In the Iberian Peninsula, a large number of cage birds originating from sub-Saharan Africa or Southeast Asia have escaped or been released. Some of these have established self-sustaining populations. The most widespread, the Common Waxbill, has spread rapidly since its introduction in the 1960s and is now found in over 10% of 10km squares in mainland Iberia (Sullivan et al. 2012). Other passerine species with self-sustaining populations include the Yellow-crowned Bishop, Black-headed Weaver and Red Avadavat. All these species are small seed-eating birds, so could potentially compete with native finches, sparrows and buntings.
Yellow-crowned Bishop © Martin Sullivan
All these non-native birds appear to be associated with rice fields. We set out to test whether this was the case, and to try and understand why that might be. We hypothesized that recent human-modified habitats with few local analogues, like rice fields, provide novel combinations of resources that are not fully exploited by native species. If non-native species can access these resources then they could experience less competition in rice fields than in other habitats. To test this, we surveyed bird communities in rice fields and adjacent open habitats throughout the western half of the Iberian Peninsula, and examined resource use by native and non-native species.
We found that non-native species were indeed associated with rice fields. The functional diversity of native species was lower in rice fields than in other habitats, but non-native species plugged this gap. Native species used trees and bushes for shelter, which were rare in rice fields, while non-native species used the reeds that lined irrigation ditches crossing rice fields. There were also differences in the selection of resources for feeding; non-native species were lighter and could feed on the flimsy grasses that dominated rice field margins, while heavier and less agile native species preferred feeding on sturdier forbs that were predominantly found outside rice fields. These differences in resource use allow non-native birds to exploit the resources found in rice fields (Sullivan et al. 2015).

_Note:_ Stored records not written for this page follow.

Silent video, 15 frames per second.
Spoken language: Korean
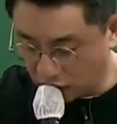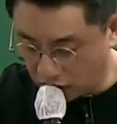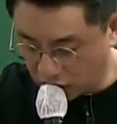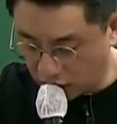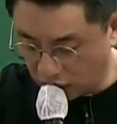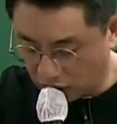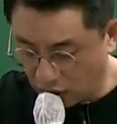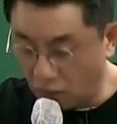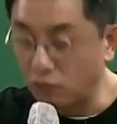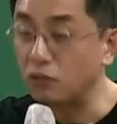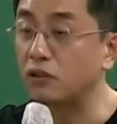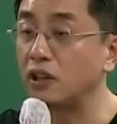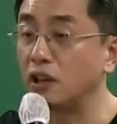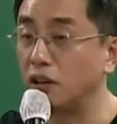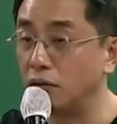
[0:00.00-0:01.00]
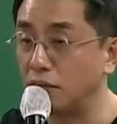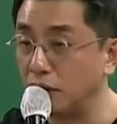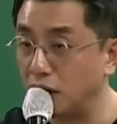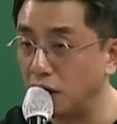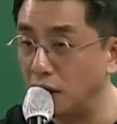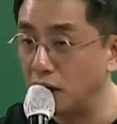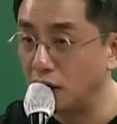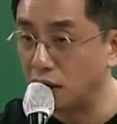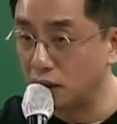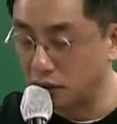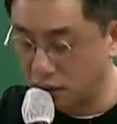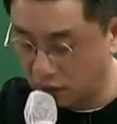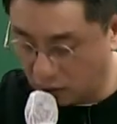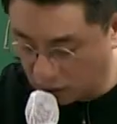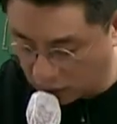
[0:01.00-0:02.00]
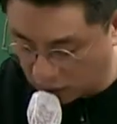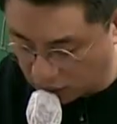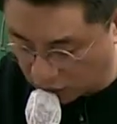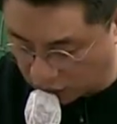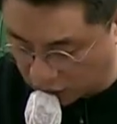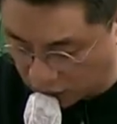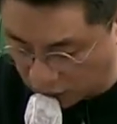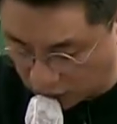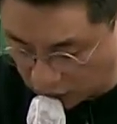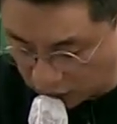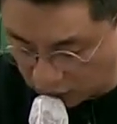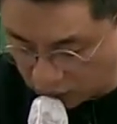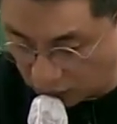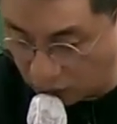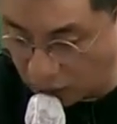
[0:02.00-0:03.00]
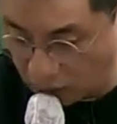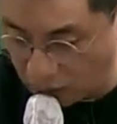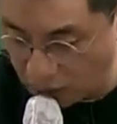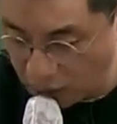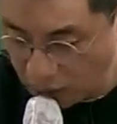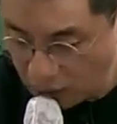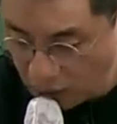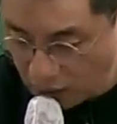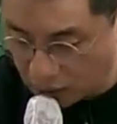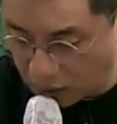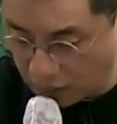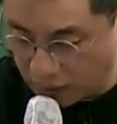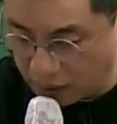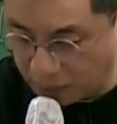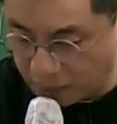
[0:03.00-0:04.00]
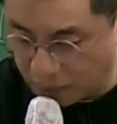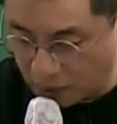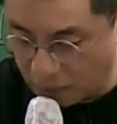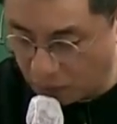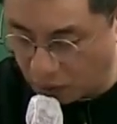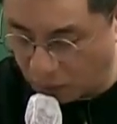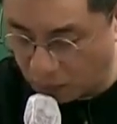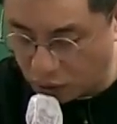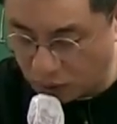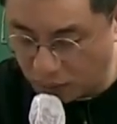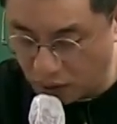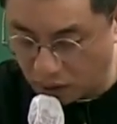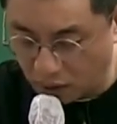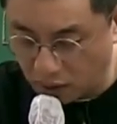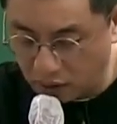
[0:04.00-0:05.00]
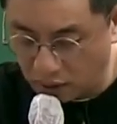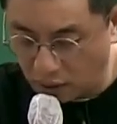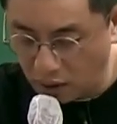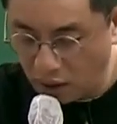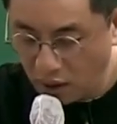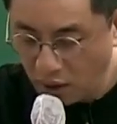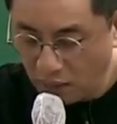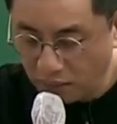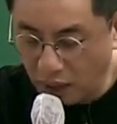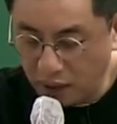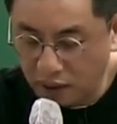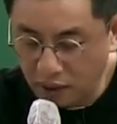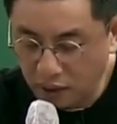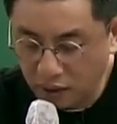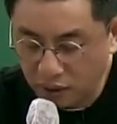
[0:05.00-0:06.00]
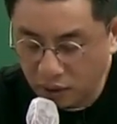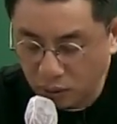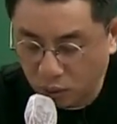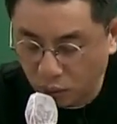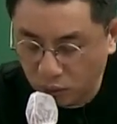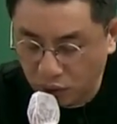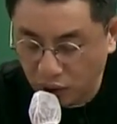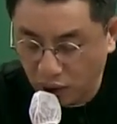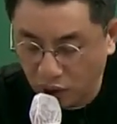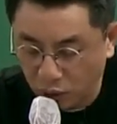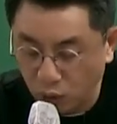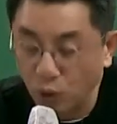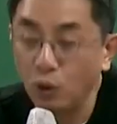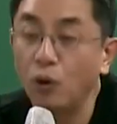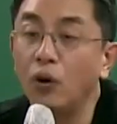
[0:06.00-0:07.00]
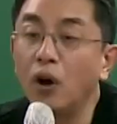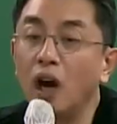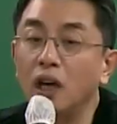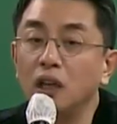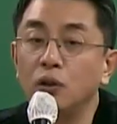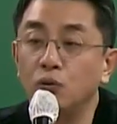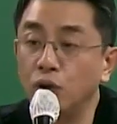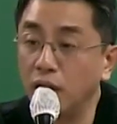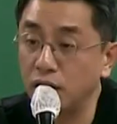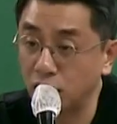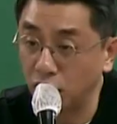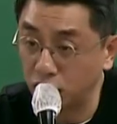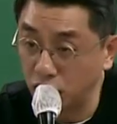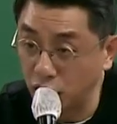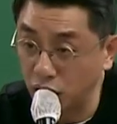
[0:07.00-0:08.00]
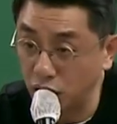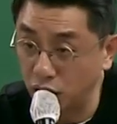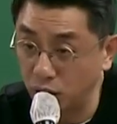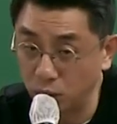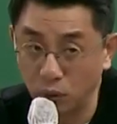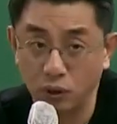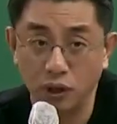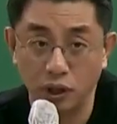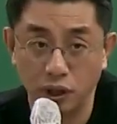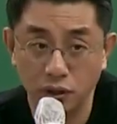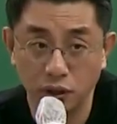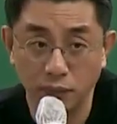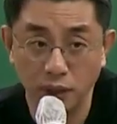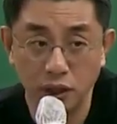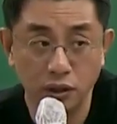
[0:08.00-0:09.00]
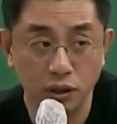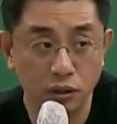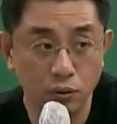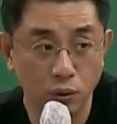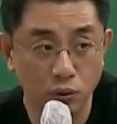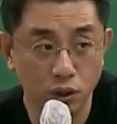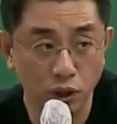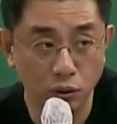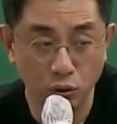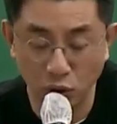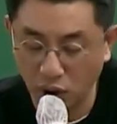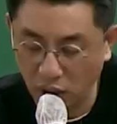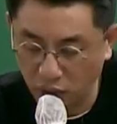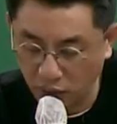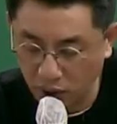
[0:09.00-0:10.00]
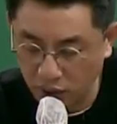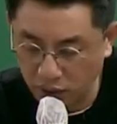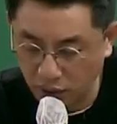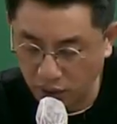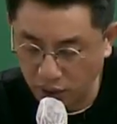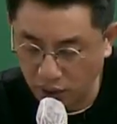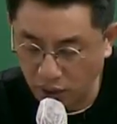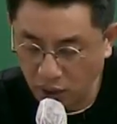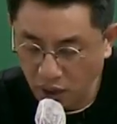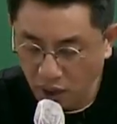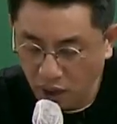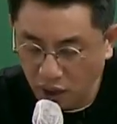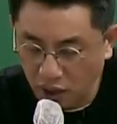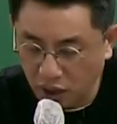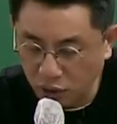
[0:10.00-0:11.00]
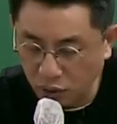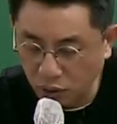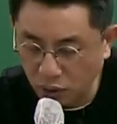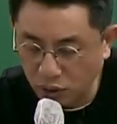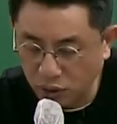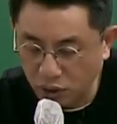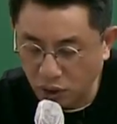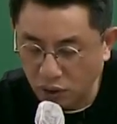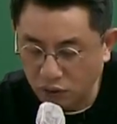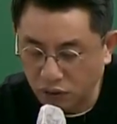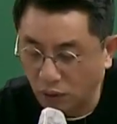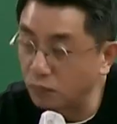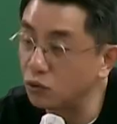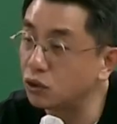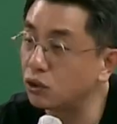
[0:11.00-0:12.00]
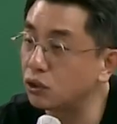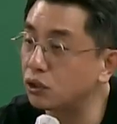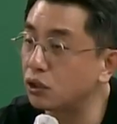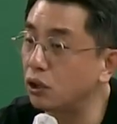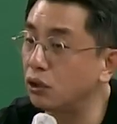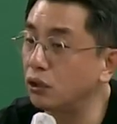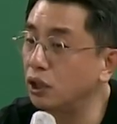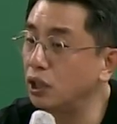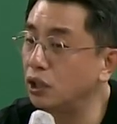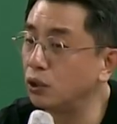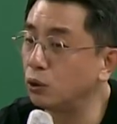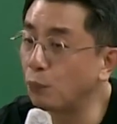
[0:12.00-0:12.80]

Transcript: 그렇죠? 거꾸로 된 겁니다. 그래서 틀린 선지가 되겠고요. 그 다음에 십삼 번에 보시면 그래서 매트릭스 조직이 유용하기 위해서는, 이렇게 돼 있어요. 매트릭스 조직이 유용하기 위해서는 기술적 전문성이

Rice field in Portugal © Martin Sullivan
Our work suggests that the underexploited resources in rice fields can provide a ‘welcome mat’ that helps non-native species establish. However, all four species are found outside rice fields to some extent. How do they coexist with superficially similar seed-eating birds there? In addition to our work, several differences in resource use have been documented. Helena Batalha and colleagues collated data on morphology and diet of Common Waxbills and native species, and found that common waxbills occupied peripheral niche space (Batalha et al. 2013). Recent work by Ana Sanz-Aguilar and colleagues has found that these non-native birds have longer breeding seasons than native species, so benefit from reduced competition later in the breeding season (Sanz-Aguilar et al. 2015).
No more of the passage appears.